Ainsi, en 2022, les produits d’assurance de personnes représentaient en moyenne 1,5 % des revenus bruts générés par les conseillers liés à un courtier de plein exercice, par rapport à 25,1% pour les conseillers liés à un courtier multidisciplinaire, selon le Pointage des courtiers québécois et le Pointage des courtiers multidisciplinaires de 2022.

D’après le Pointage des courtiers de plein exercice de l’an dernier, c’est le tiers des répondants qui détenaient le permis pour offrir de l’assurance, comparativement à 87% des conseillers liés à un courtier multidisciplinaire.
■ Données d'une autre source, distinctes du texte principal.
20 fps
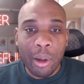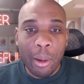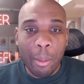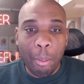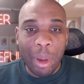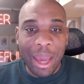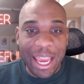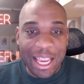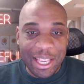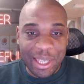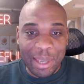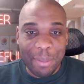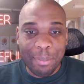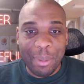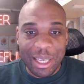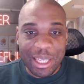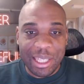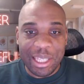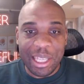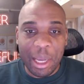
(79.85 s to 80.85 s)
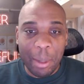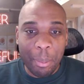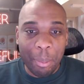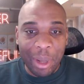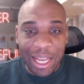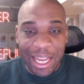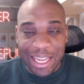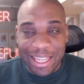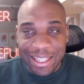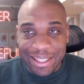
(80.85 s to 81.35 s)
pessimistic
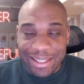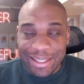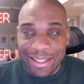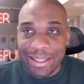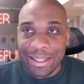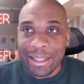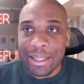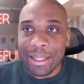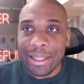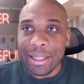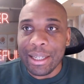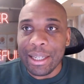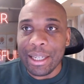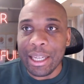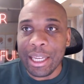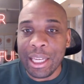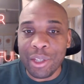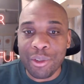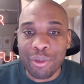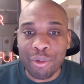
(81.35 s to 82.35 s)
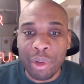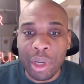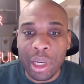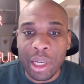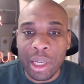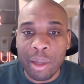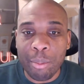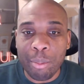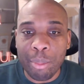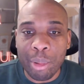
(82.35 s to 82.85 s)
place is
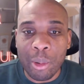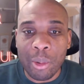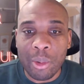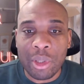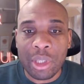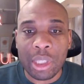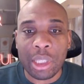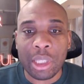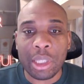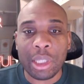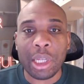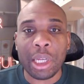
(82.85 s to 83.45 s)
really important.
Parmi les huit courtiers de plein exercice évalués dans le cadre du pointage de 2022, les représentants de CIBC Wood Gundy (CIBC WG), Gestion de patrimoine TD et RBC Dominion valeurs mobilières (RBC DVM) étaient les plus susceptibles d’avoir le permis pour distribuer ce genre de produits.
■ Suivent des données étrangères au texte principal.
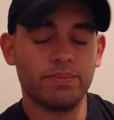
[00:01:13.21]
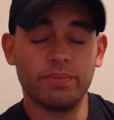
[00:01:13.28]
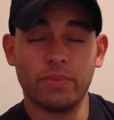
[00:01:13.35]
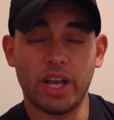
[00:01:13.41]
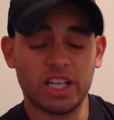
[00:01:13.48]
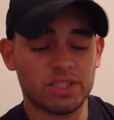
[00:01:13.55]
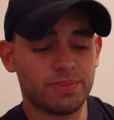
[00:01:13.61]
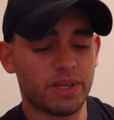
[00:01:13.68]

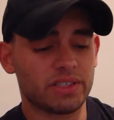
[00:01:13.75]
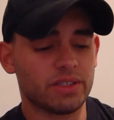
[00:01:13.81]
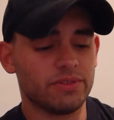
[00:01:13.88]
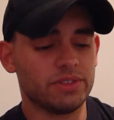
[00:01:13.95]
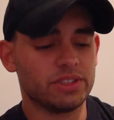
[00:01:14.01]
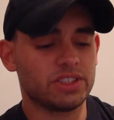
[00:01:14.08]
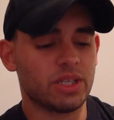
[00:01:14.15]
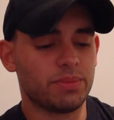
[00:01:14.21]
aspect of
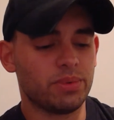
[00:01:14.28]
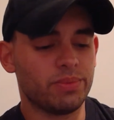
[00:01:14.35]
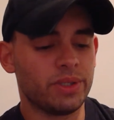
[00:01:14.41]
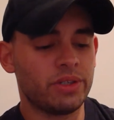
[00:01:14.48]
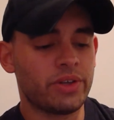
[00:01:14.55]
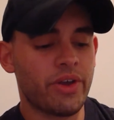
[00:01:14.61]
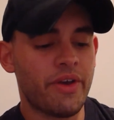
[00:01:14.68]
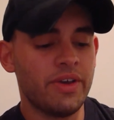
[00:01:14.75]
the
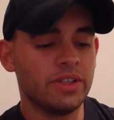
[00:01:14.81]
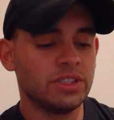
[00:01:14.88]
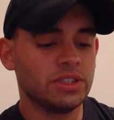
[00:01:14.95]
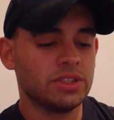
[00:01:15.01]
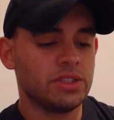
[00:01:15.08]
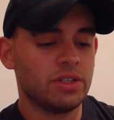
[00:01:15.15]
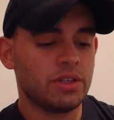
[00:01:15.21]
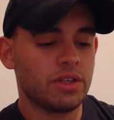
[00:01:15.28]
supplement.
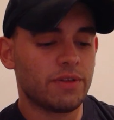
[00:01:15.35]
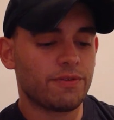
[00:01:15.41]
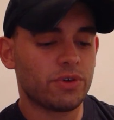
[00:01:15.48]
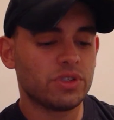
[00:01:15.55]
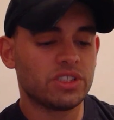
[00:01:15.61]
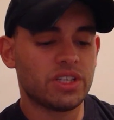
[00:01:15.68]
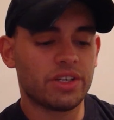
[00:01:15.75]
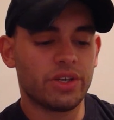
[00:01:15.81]
The
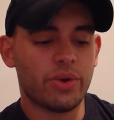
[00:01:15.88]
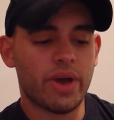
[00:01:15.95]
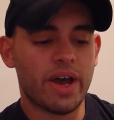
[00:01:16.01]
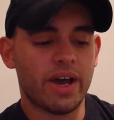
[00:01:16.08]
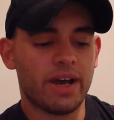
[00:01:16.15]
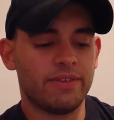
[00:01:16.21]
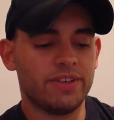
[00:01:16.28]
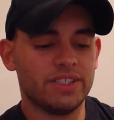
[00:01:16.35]
first thing you
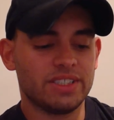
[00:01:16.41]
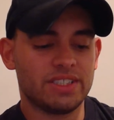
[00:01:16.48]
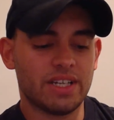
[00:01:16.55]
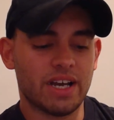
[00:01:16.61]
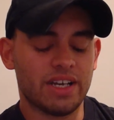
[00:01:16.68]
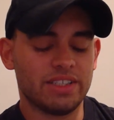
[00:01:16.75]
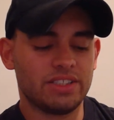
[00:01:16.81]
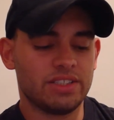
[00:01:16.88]
have is
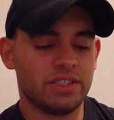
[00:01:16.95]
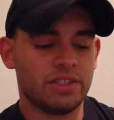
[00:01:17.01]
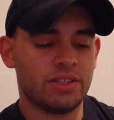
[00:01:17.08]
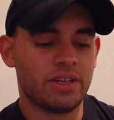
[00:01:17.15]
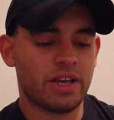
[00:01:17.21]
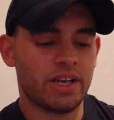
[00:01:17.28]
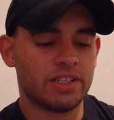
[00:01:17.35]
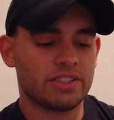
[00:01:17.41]

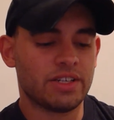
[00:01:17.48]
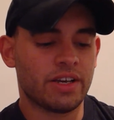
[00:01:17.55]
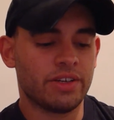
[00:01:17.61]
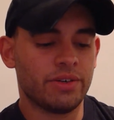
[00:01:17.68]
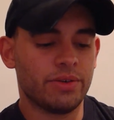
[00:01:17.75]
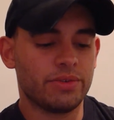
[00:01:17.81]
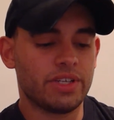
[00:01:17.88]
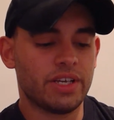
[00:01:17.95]
niacin as
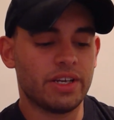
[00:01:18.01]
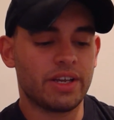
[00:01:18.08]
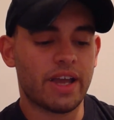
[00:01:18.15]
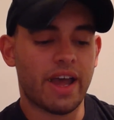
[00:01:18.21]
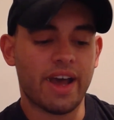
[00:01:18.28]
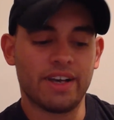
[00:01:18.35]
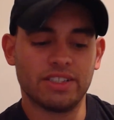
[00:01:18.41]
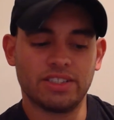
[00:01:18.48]
niotinic
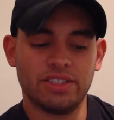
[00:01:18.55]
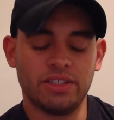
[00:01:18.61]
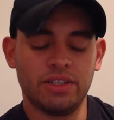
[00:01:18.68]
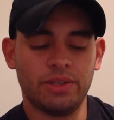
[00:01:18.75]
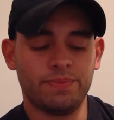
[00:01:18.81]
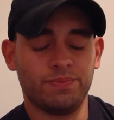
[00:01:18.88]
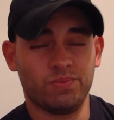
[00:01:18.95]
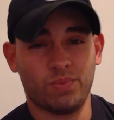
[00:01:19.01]

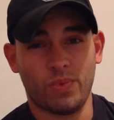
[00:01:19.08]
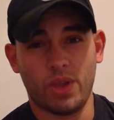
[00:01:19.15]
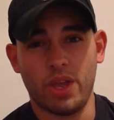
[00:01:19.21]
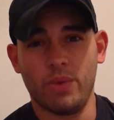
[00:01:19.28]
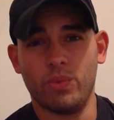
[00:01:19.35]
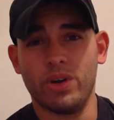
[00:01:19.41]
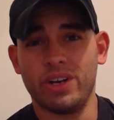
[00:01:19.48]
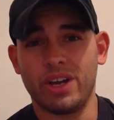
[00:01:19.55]
acid.
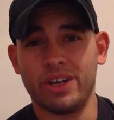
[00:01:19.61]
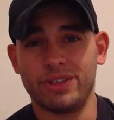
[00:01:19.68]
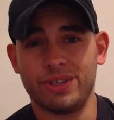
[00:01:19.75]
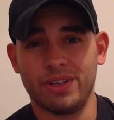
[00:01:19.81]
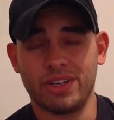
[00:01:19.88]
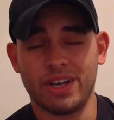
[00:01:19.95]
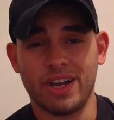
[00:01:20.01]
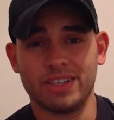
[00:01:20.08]
And what
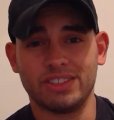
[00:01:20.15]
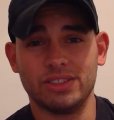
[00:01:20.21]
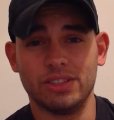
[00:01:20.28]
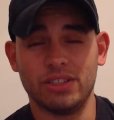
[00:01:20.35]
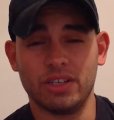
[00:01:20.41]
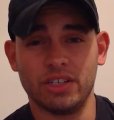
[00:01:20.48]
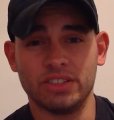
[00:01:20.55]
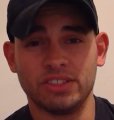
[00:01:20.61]
niotinic acid
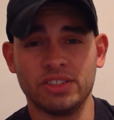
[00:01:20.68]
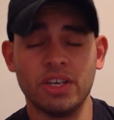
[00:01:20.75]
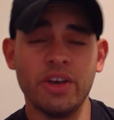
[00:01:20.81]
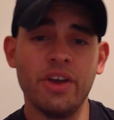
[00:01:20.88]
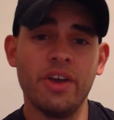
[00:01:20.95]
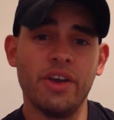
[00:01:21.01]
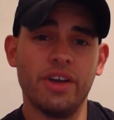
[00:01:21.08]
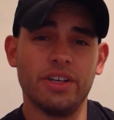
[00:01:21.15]
does
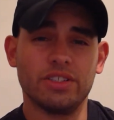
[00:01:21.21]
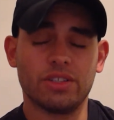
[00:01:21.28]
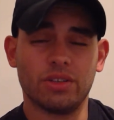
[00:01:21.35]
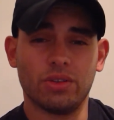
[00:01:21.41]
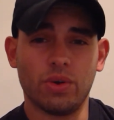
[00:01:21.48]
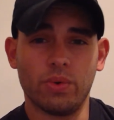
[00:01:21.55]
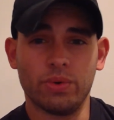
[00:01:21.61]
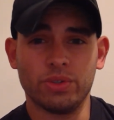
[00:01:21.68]
is it
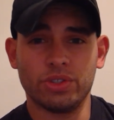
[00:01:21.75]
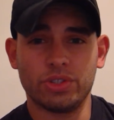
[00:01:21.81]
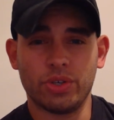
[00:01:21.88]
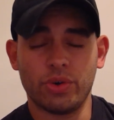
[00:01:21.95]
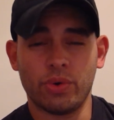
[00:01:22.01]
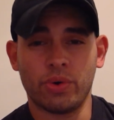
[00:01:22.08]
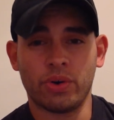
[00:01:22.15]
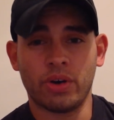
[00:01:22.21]
lowers
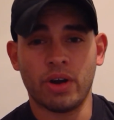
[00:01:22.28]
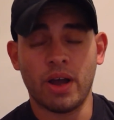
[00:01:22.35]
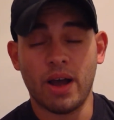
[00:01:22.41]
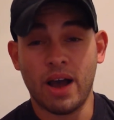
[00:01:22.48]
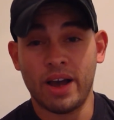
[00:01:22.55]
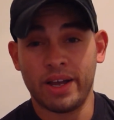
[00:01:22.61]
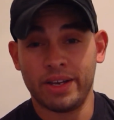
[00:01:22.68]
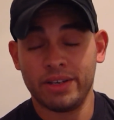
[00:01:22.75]
your
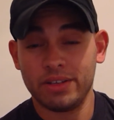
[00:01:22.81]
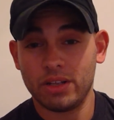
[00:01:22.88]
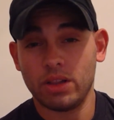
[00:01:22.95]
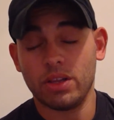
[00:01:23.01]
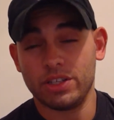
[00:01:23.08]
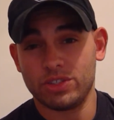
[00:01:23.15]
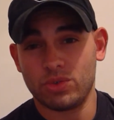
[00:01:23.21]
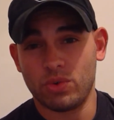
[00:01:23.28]
high
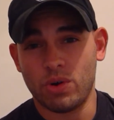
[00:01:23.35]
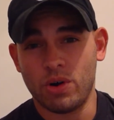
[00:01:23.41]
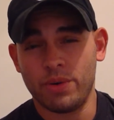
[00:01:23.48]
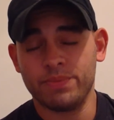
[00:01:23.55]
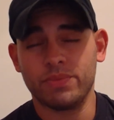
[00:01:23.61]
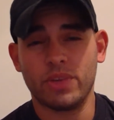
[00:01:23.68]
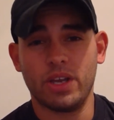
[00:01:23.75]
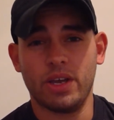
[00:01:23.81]

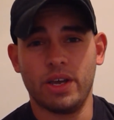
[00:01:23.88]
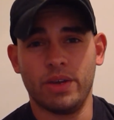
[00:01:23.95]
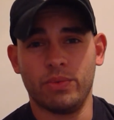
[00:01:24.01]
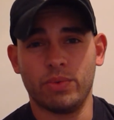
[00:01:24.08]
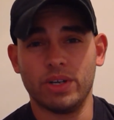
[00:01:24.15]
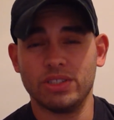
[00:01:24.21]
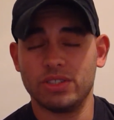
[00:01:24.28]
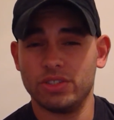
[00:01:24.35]
cholesterol
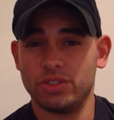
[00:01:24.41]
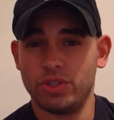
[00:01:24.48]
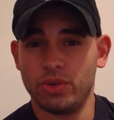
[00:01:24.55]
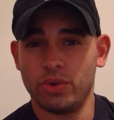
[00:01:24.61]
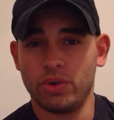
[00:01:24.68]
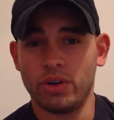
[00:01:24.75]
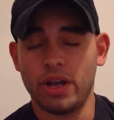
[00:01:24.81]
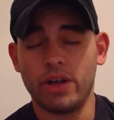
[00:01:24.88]
and raises
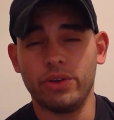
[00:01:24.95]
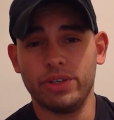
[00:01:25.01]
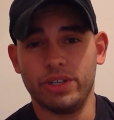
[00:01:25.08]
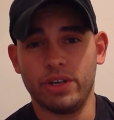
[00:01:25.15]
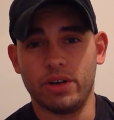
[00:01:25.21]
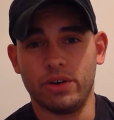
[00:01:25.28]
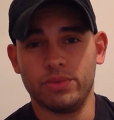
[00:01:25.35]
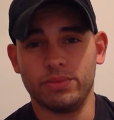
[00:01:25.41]
your
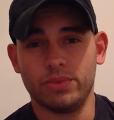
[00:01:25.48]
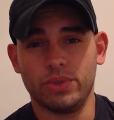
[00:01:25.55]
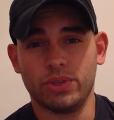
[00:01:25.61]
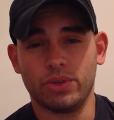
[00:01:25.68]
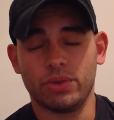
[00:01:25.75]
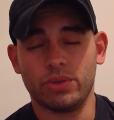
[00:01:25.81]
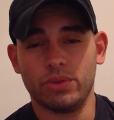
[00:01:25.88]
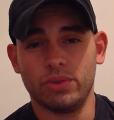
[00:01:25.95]
LDL,
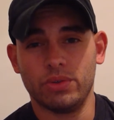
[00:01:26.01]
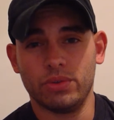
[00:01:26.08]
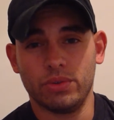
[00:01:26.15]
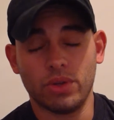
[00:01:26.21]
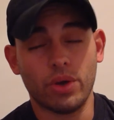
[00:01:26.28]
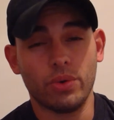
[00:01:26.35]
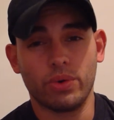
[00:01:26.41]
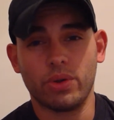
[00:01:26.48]
your
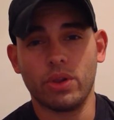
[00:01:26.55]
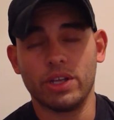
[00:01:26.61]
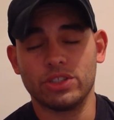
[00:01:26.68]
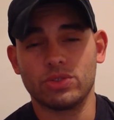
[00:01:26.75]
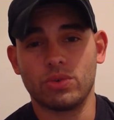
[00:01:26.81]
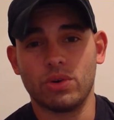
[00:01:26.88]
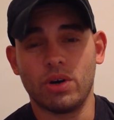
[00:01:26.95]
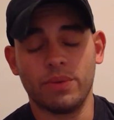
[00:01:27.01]
low
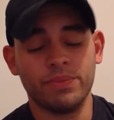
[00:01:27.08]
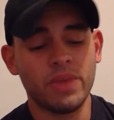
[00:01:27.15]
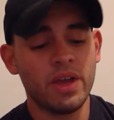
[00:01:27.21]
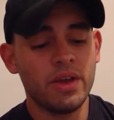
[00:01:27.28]
cholesterol.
Lors de notre sondage, nous avons demandé aux conseillers de noter sur une échelle de 0 à 10 leur degré de satisfaction quant au soutien de leur firme à l’analyse de besoins et à l’exécution de stratégies d’assurance. Ils devaient également noter l’importance de ce critère sur 10.

En moyenne, les répondants au Pointage des courtiers québécois ont accordé une note de 8,2 sur 10 et une importance de 8,6 à ce critère d’évaluation. Les représentants sondés de RBC DVM lui ont donné une note élevée de 9,3, suivie de CIBC WG (8,8) et de la Financière Banque Nationale (8,7).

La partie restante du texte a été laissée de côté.